ACTION ITEM
Could every line below be transcribed exactly, with the pictures dropped?

SOURCE RECORDS

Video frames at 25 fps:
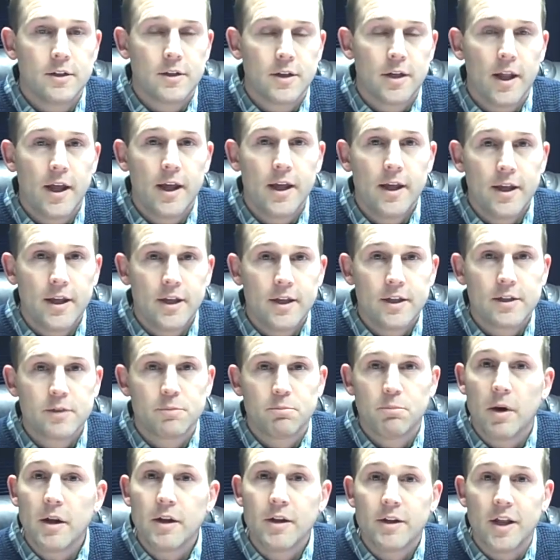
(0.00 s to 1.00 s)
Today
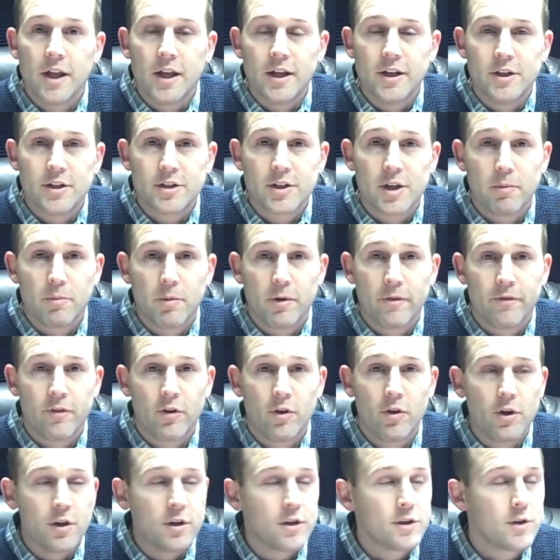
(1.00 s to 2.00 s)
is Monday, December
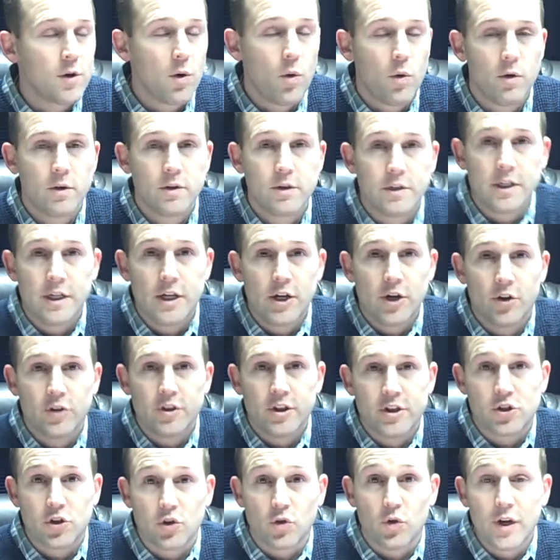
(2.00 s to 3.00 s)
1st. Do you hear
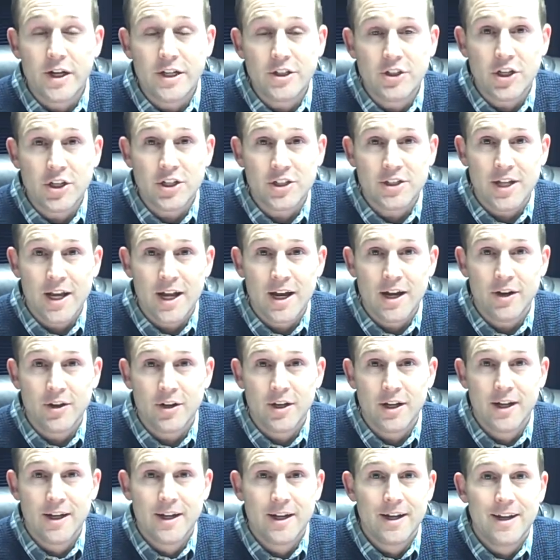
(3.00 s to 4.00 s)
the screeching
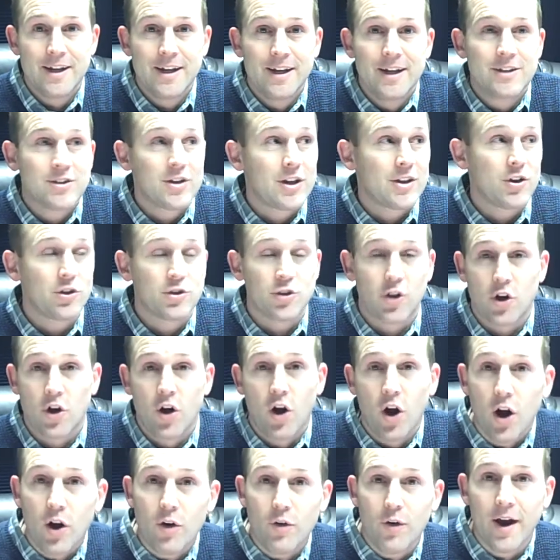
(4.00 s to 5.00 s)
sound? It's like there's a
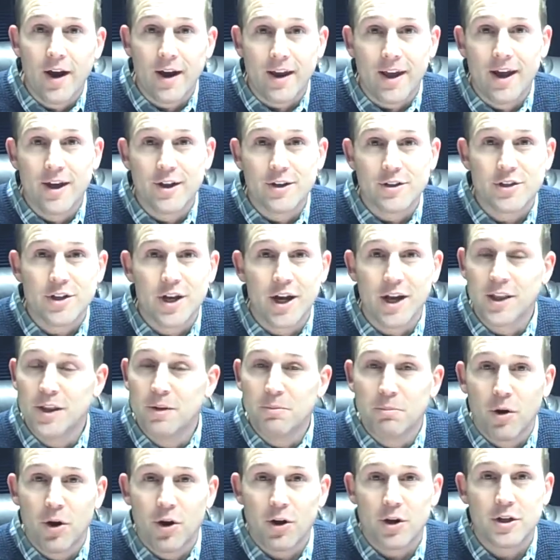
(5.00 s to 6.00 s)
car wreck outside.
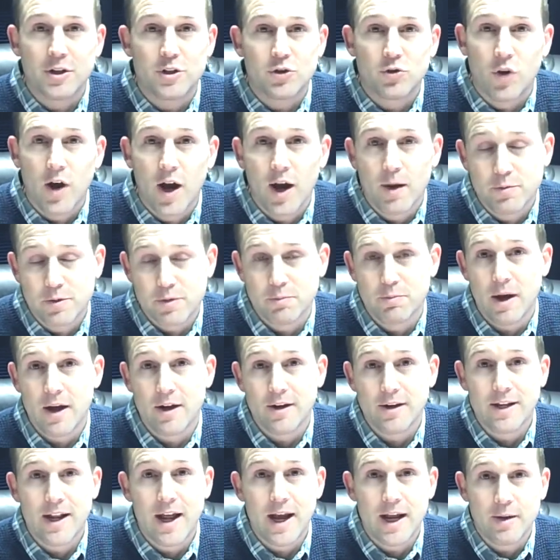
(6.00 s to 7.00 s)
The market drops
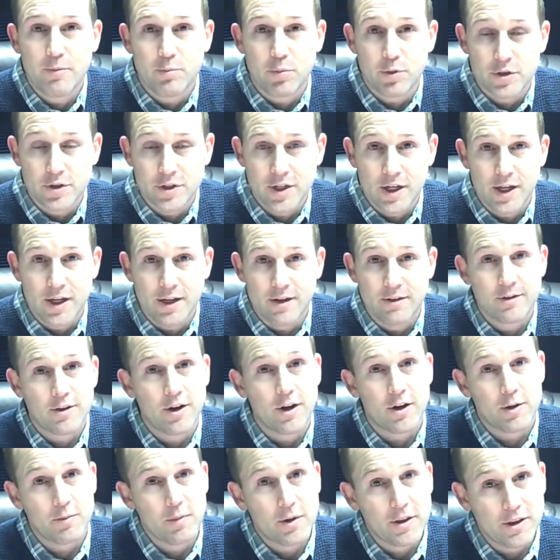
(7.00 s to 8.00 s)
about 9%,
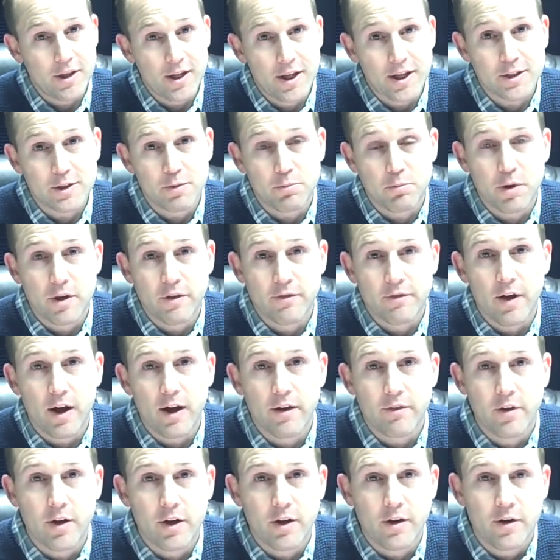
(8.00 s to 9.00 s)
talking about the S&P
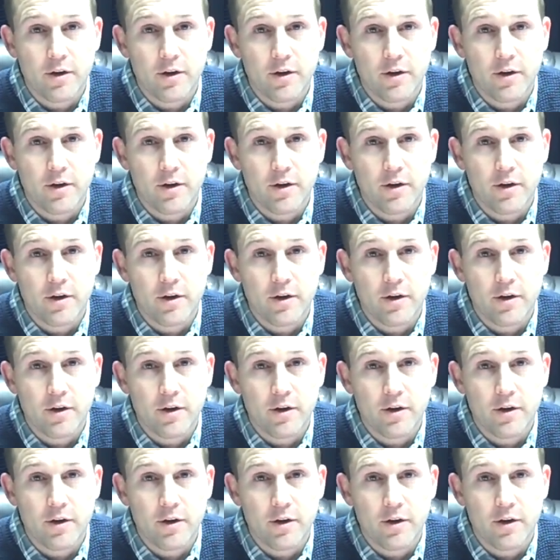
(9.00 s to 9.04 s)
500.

SOLUTION BELOW
Video frames at 25 fps:
(0.00 s to 1.00 s)
Today
(1.00 s to 2.00 s)
is Monday, December
(2.00 s to 3.00 s)
1st. Do you hear
(3.00 s to 4.00 s)
the screeching
(4.00 s to 5.00 s)
sound? It's like there's a
(5.00 s to 6.00 s)
car wreck outside.
(6.00 s to 7.00 s)
The market drops
(7.00 s to 8.00 s)
about 9%,
(8.00 s to 9.00 s)
talking about the S&P
(9.00 s to 9.04 s)
500.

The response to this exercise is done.